Top of RECORDS TO PROCESS
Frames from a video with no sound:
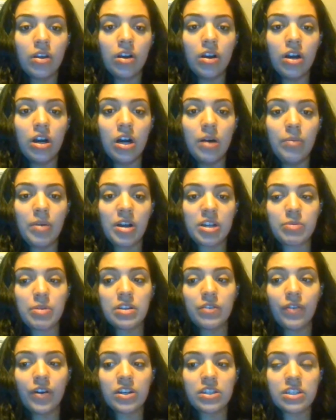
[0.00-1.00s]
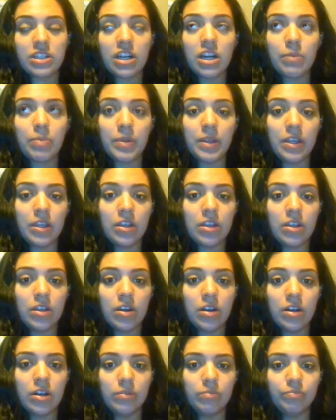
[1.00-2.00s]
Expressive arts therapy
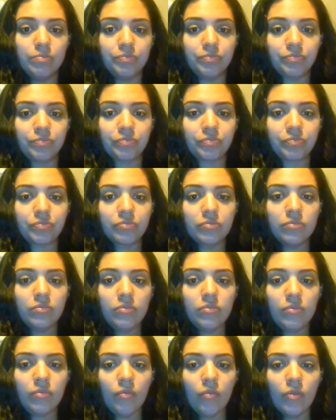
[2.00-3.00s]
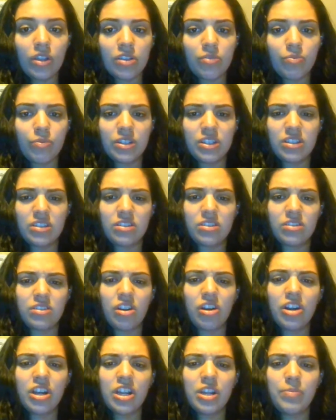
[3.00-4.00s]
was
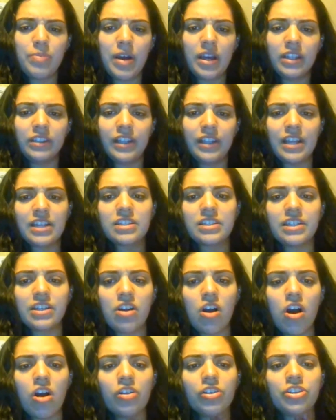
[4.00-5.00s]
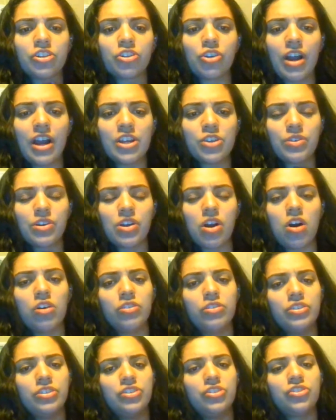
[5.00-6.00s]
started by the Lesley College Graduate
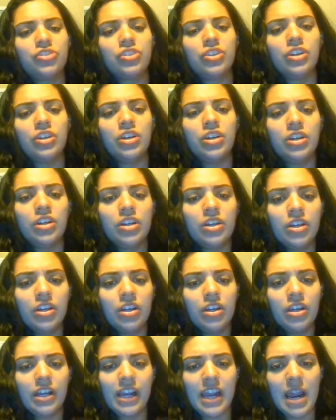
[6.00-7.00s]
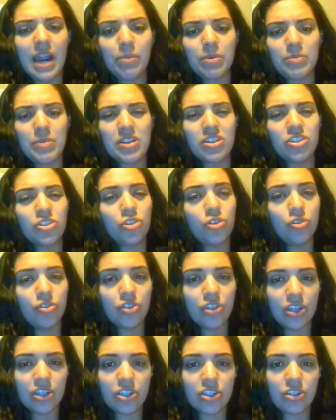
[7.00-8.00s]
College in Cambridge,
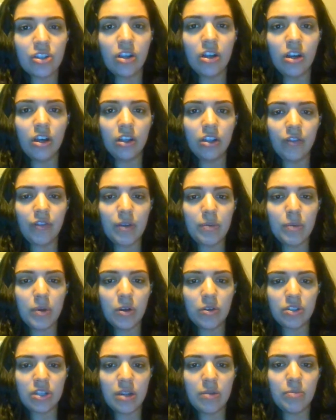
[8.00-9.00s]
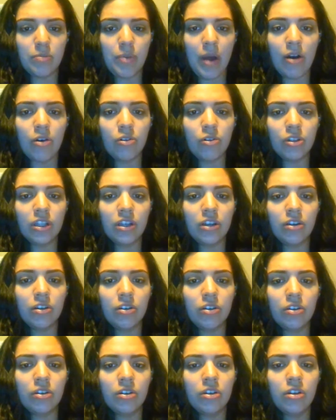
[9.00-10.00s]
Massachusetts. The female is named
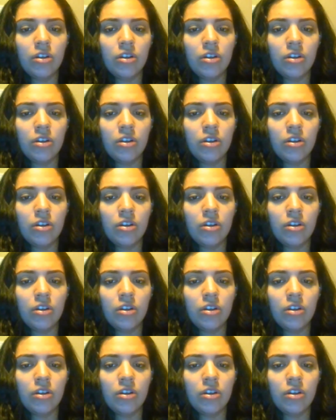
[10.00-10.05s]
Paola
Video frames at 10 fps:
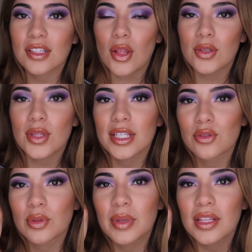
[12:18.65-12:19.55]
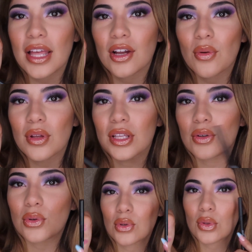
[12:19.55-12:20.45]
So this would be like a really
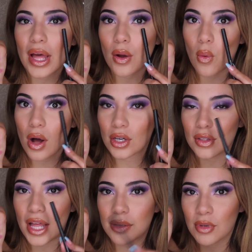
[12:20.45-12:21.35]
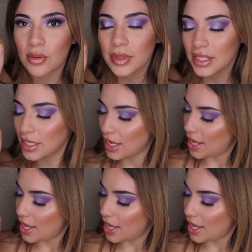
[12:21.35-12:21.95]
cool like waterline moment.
Bottom of RECORDS TO PROCESS
WHAT IS REQUIRED » Skip every picture. Repeat word for word the lines from the line holding "[10.00-10.05s]" through the end of the entries above.

TASK SOLUTION »
[10.00-10.05s]
Paola
Video frames at 10 fps:
[12:18.65-12:19.55]
[12:19.55-12:20.45]
So this would be like a really
[12:20.45-12:21.35]
[12:21.35-12:21.95]
cool like waterline moment.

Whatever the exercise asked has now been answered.